I have a non linear regression NN, i wanted know if there are a optimizer Leverberg-Marquardt like that can i use in my case?

N, D_in, H, D_out = x.shape[0], x.shape[1], 6, y.shape[1]

model = nn.Sequential(OrderedDict([ ('fc1', nn.Linear(D_in, H)), 
                                    #('Sig', nn.Sigmoid()),
                                    ('ISRU', ISRU()), # Add ISRU
                                    ('fc2', nn.Linear(H, D_out))]))

# Error -----
loss_fn = torch.nn.L1Loss(reduction='mean')

# Train -----
optimizer = *****

I tried Googling it and I couldn’t find any implementations of that optimizer for PyTorch. Most of what exists is variations on first-order gradient descent. If your gradients are not stochastic you might try to use torch.optim’s implementation of the second-order optimizer L-BFGS (be sure to set line_search_fn='strong_wolfe' or you risk the optimizer ‘blowing up’ due to accepting a step which increases the loss).

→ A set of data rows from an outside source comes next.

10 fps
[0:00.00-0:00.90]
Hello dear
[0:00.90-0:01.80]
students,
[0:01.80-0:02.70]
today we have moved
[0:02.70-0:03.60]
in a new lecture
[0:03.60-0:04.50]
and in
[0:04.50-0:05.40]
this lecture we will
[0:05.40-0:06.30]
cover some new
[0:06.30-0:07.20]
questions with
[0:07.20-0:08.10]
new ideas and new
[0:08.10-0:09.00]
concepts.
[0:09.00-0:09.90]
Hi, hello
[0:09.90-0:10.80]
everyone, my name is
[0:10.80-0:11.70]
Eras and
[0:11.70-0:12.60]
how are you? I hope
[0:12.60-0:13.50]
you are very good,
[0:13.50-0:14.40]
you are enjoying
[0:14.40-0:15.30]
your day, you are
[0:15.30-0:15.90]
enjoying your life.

an Example for train loop with this optimizer?

Here’s an example of minimizing the Rosenbrock function with L-BFGS:

from functools import partial

import torch
from torch import optim


def rosenbrock(x):
    return (1 - x[0])**2 + 100*(x[1] - x[0]**2)**2


a = torch.tensor([1., 1.]) + torch.rand(2)
a.requires_grad_()
loss = partial(rosenbrock, a)


def print_iter(i, a, loss):
    print(f'{i} [{a[0]:.6f}, {a[1]:.6f}], loss: {loss:.6f}')


opt = optim.LBFGS([a], line_search_fn='strong_wolfe')
print_iter(0, a, loss())
for i in range(200):
    opt.zero_grad()
    loss().backward()
    opt.step(loss)
    print_iter(i+1, a, loss())

in the case i want use nn.MSELoss, who to change this axample ?

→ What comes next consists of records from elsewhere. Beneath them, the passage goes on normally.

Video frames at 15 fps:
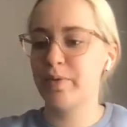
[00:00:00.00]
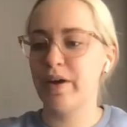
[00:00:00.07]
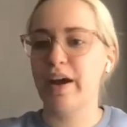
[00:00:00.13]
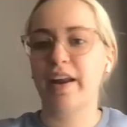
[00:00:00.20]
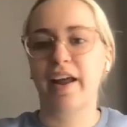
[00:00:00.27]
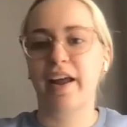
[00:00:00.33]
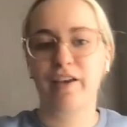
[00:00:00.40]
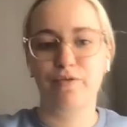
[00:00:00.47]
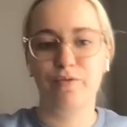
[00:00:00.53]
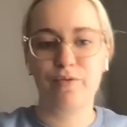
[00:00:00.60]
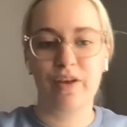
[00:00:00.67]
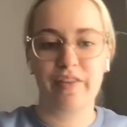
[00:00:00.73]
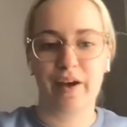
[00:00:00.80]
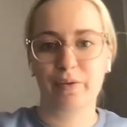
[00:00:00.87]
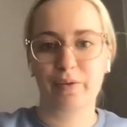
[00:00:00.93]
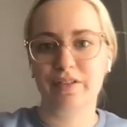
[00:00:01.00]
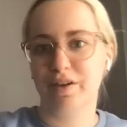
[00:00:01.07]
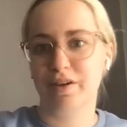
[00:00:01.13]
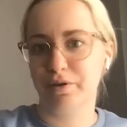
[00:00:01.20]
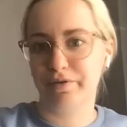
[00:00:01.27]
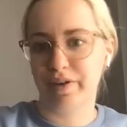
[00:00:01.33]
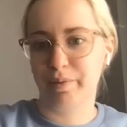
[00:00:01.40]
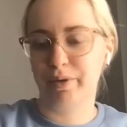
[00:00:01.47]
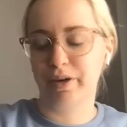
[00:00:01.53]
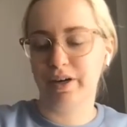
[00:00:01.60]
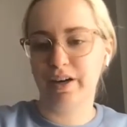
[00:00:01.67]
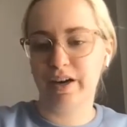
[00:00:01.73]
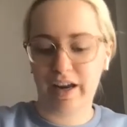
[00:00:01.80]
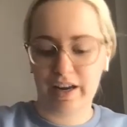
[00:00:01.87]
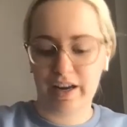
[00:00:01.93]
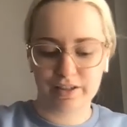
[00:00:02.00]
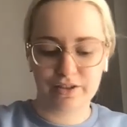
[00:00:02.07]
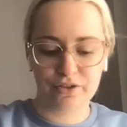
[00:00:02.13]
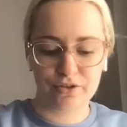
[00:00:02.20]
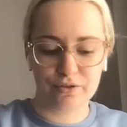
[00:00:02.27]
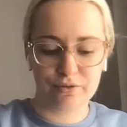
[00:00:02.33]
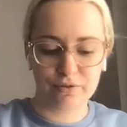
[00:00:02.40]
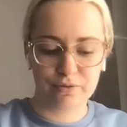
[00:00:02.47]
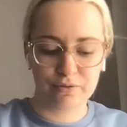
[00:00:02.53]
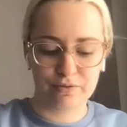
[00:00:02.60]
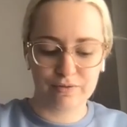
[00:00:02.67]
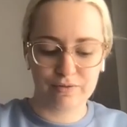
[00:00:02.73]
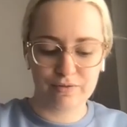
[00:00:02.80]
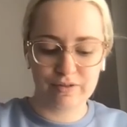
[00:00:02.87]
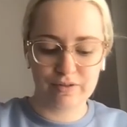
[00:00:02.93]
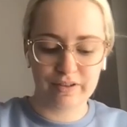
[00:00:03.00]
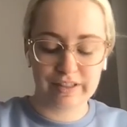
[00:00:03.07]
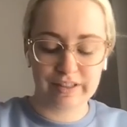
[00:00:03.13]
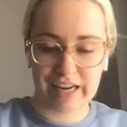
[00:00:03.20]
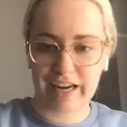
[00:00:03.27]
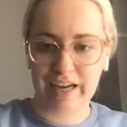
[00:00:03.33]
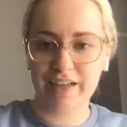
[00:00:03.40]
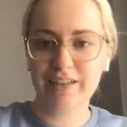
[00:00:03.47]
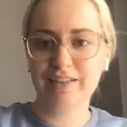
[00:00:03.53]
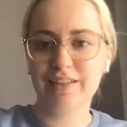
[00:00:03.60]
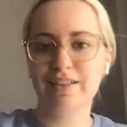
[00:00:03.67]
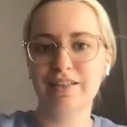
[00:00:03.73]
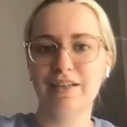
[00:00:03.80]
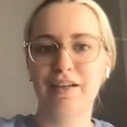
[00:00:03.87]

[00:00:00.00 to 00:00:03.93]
And that was in November, and to date,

I know this thread is a bit old, but for anyone still looking for a Levenberg-Marquardt implementation in PyTorch, I’ve developed one: torch-levenberg-marquardt. Hope it helps anyone who comes across this!

Hi Fabio. In this link Adding Levenberg-marquardt optimizer in PyTorch · Issue #83529 · pytorch/pytorch says that implementing pytorch tensors is very slow for training. Do you think that your implementation solved that problem?

Hi Robert, I think my implementation doesn’t suffer from the issues mentioned in that discussion. Using jacrev + vmap to compute the Jacobian in PyTorch is fast and memory-efficient, especially compared to other methods I’ve tried in both PyTorch and TensorFlow.
Of course, you cannot expect to train models with billions of parameters using LM, but for certain architectures, I’ve been able to train models with millions of parameters on a GPU.